Met Police make first arrest using facial recognition technology

The Metropolitan Police is beginning operational use of facial recognition technology across London.

It follows a number of trials of the cameras, which have been criticised by human rights campaigners as a risk to privacy.

Here’s how the technology works, and why it has proved so controversial.

– How does it work?

Live facial recognition (LFR) technology uses special cameras to scan the structure of faces in a crowd.

The system then creates a digital image and compares the result against a ‘watch list’ made up of pictures of people who have been taken into police custody.

Not everybody on police watch lists is wanted for the purposes of arrest – they can include missing people and other persons of interest.

If a match is found, officers in the area of the cameras are alerted.

– How much has it been used?

The Met have used the technology multiple times since 2016, according to the force’s website, including at Notting Hill Carnival in 2016 and 2017, Remembrance Day in 2017, and Port of Hull docks, assisting Humberside Police, in 2018.

They have also undertaken several other trials in and around London since then.

South Wales Police piloted the technology during the week of the 2017 Champions League final in Cardiff, the first UK force to use it at a large sporting event.

Facial recognition has also been used at a number of privately-owned UK sites, including in shopping centres, museums and conference centres, according to an investigation by civil liberties group Big Brother Watch.

– Why is it controversial?

Campaigners say facial recognition breaches citizens’ human rights.

Liberty has said scanning and storing biometric data ‘as we go about our lives is a gross violation of privacy’.

Big Brother Watch says ‘the notion of live facial recognition turning citizens into walking ID cards is chilling’.

Some campaigners claim the technology will deter people from expressing views in public or going to peaceful protests.

It is also claimed that facial recognition can be unreliable, and is least accurate when it attempts to identify black people, and women.

In its own investigation into the technology, the Information Commissioner’s Office (ICO) concluded that a legal code of practice should be introduced to ensure its safe deployment.

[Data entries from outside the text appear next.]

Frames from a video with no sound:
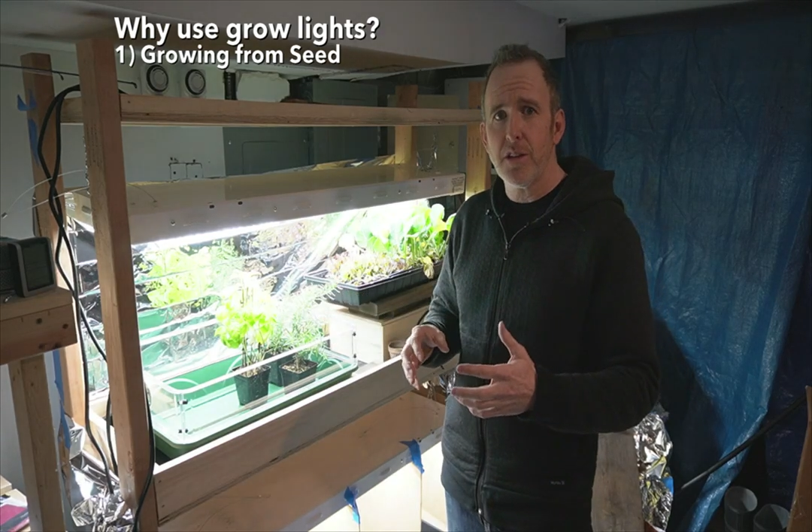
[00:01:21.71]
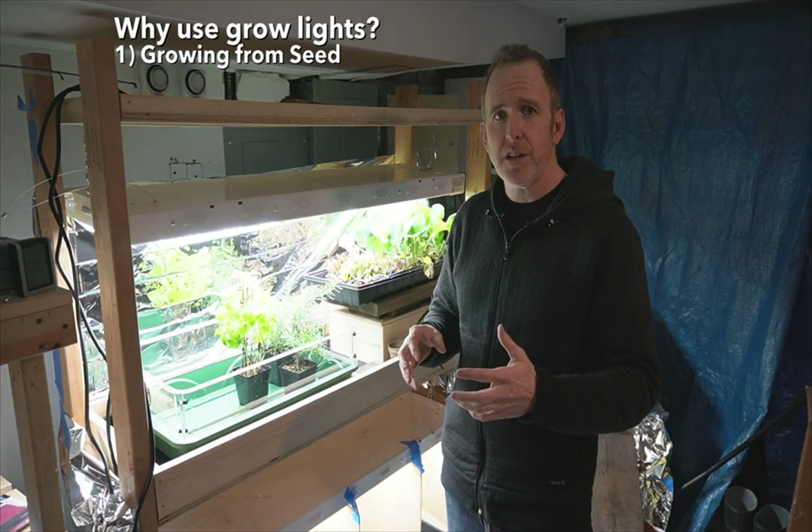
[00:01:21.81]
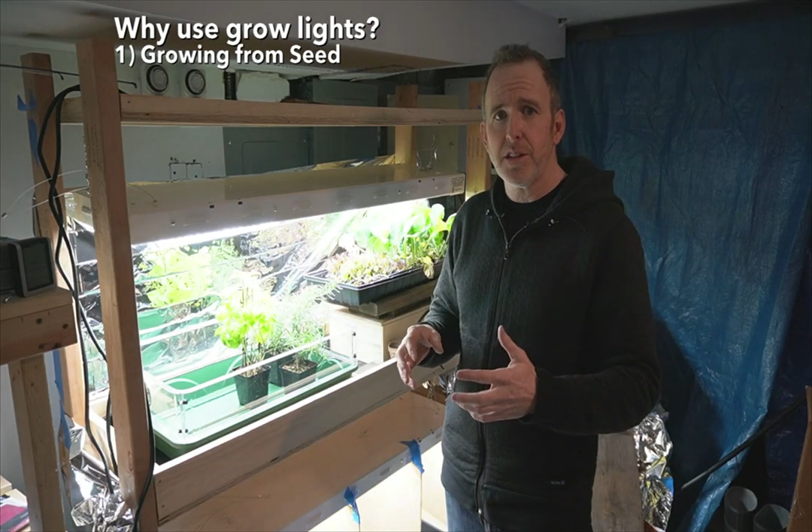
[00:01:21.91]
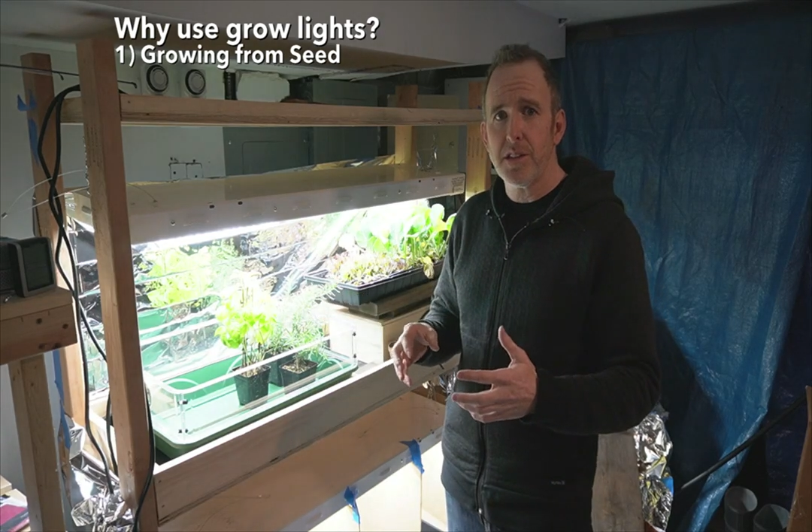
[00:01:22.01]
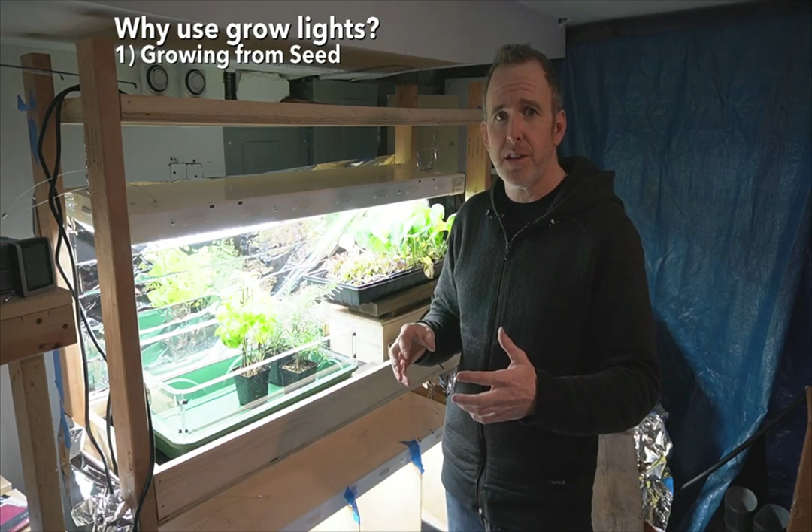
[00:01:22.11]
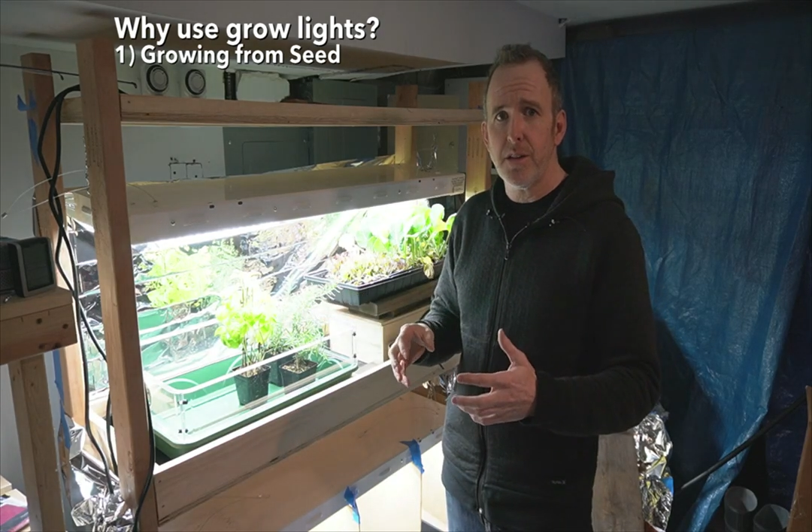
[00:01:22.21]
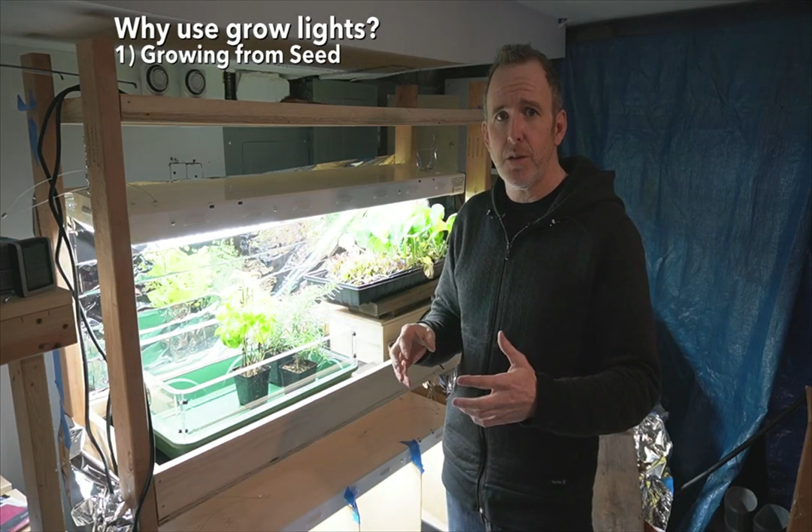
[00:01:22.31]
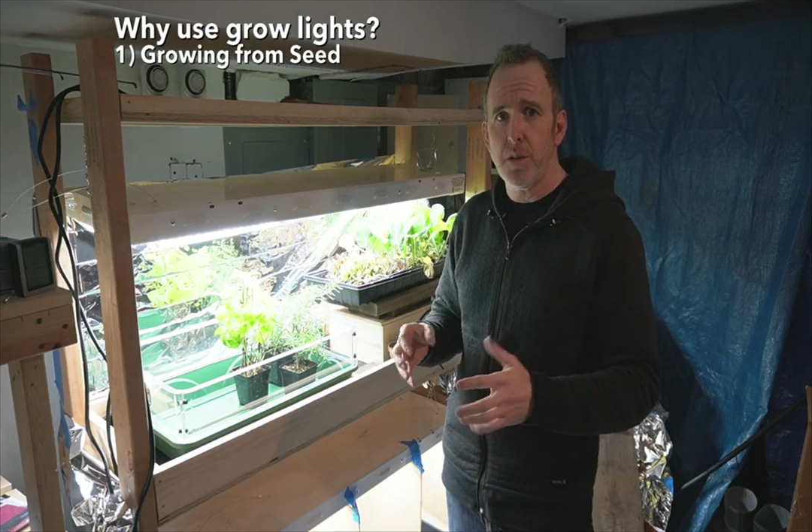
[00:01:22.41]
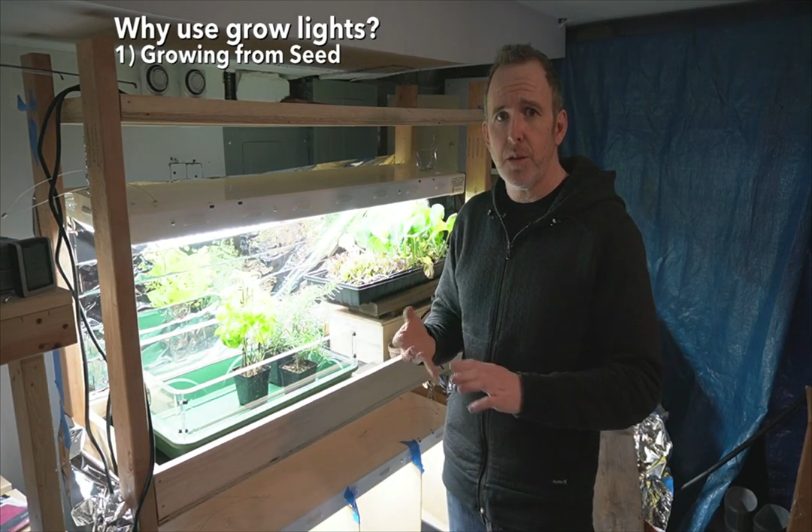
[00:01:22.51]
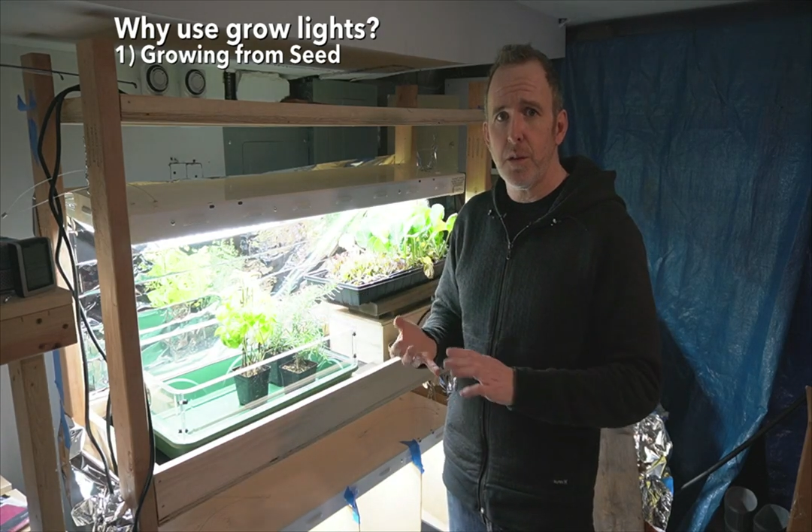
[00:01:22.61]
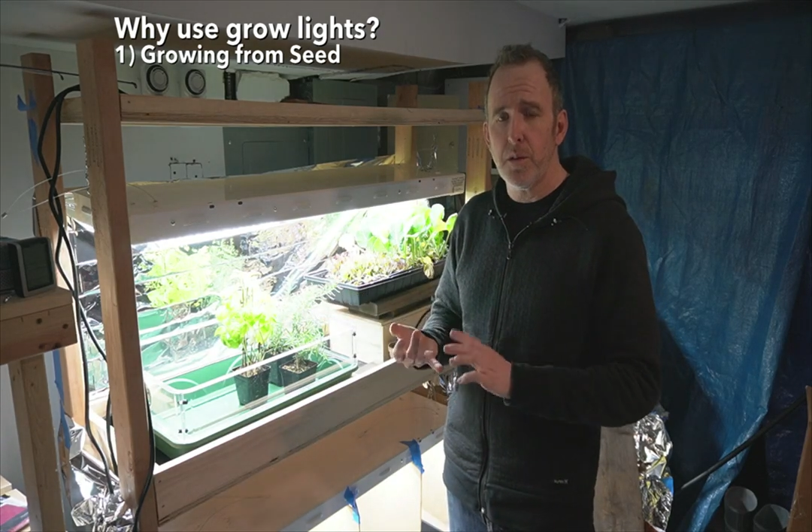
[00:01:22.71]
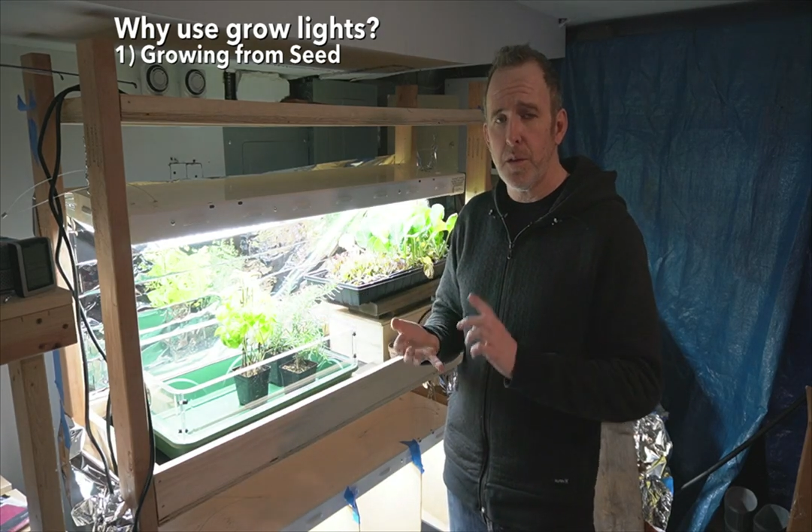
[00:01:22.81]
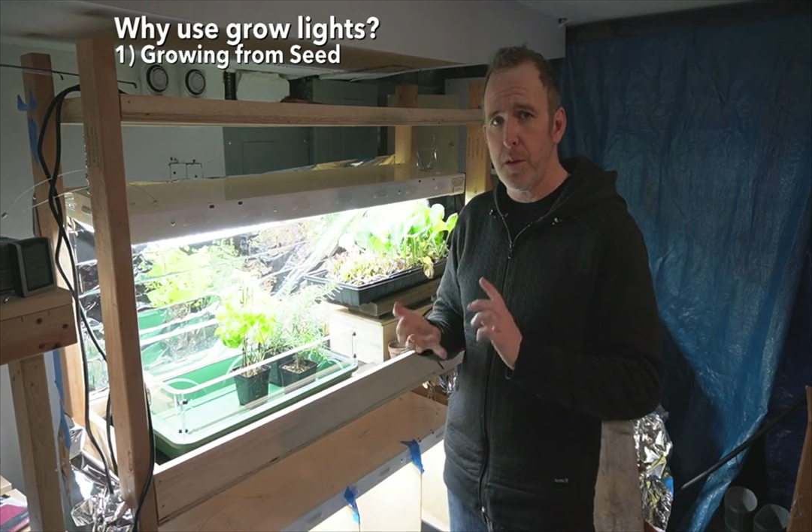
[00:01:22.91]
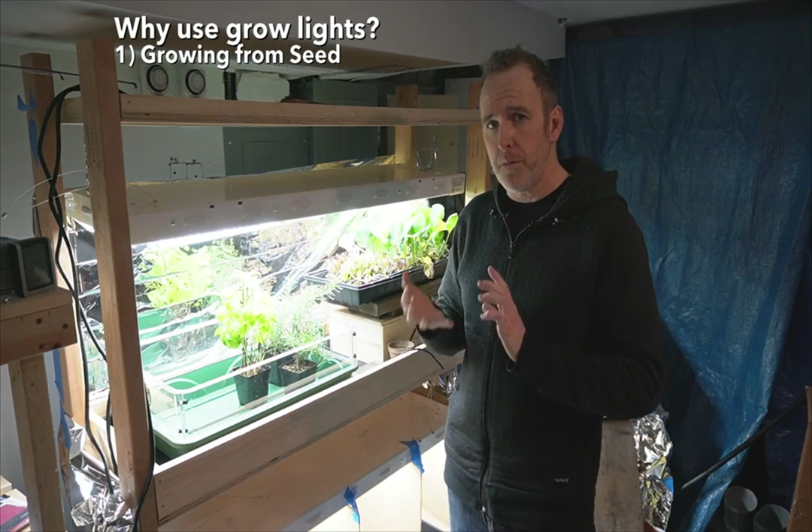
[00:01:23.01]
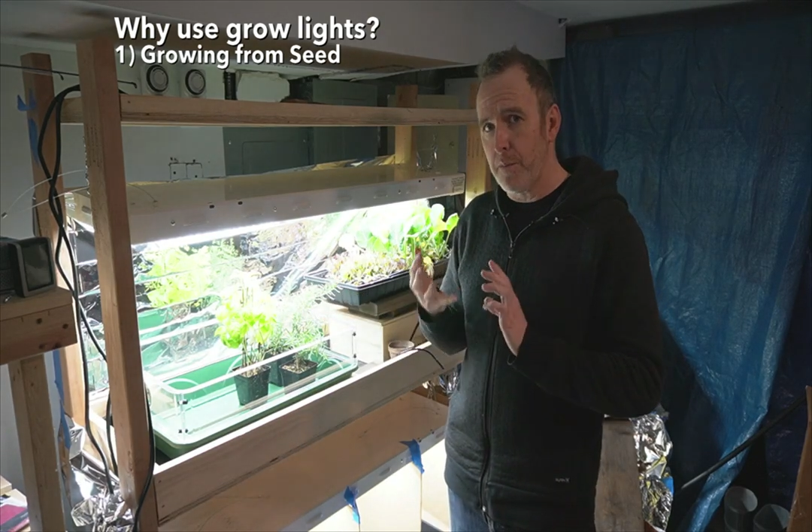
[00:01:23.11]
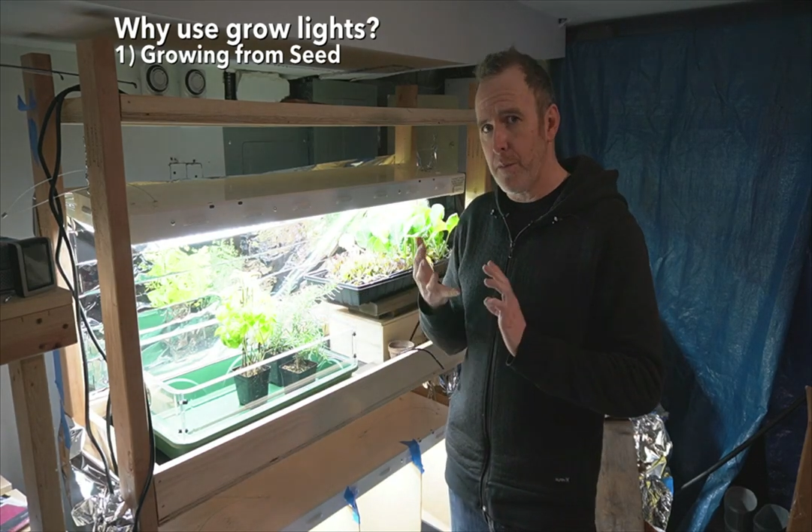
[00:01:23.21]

going to sell the, the,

In September last year, a High Court ruling said the use of the technology by South Wales Police had not been unlawful after an activist argued that having his face scanned caused him ‘distress’ and violated his privacy and data protection rights by processing an image taken of him in public.

Ed Bridges, 36, from Cardiff, brought the challenge after claiming his face was scanned while he was doing his Christmas shopping in 2017 and at a peaceful anti-arms protest in 2018.

After the ruling, Mr Bridges said he would appeal against the decision, which is due to be heard in June.

– What do the police say?

Speaking at the Met’s announcement last month about the technology being rolled out, Assistant Commissioner Nick Ephgrave said the force is ‘in the business of policing by consent’ and thinks it is effectively balancing the right to privacy with crime prevention.

He said: ‘Everything we do in policing is a balance between common law powers to investigate and prevent crime, and Article 8 rights to privacy.

‘It’s not just in respect of live facial recognition, it’s in respect of covert operations, stop and search – there’s any number of examples where we have to balance individuals’ right to privacy against our duty to prevent and deter crime.’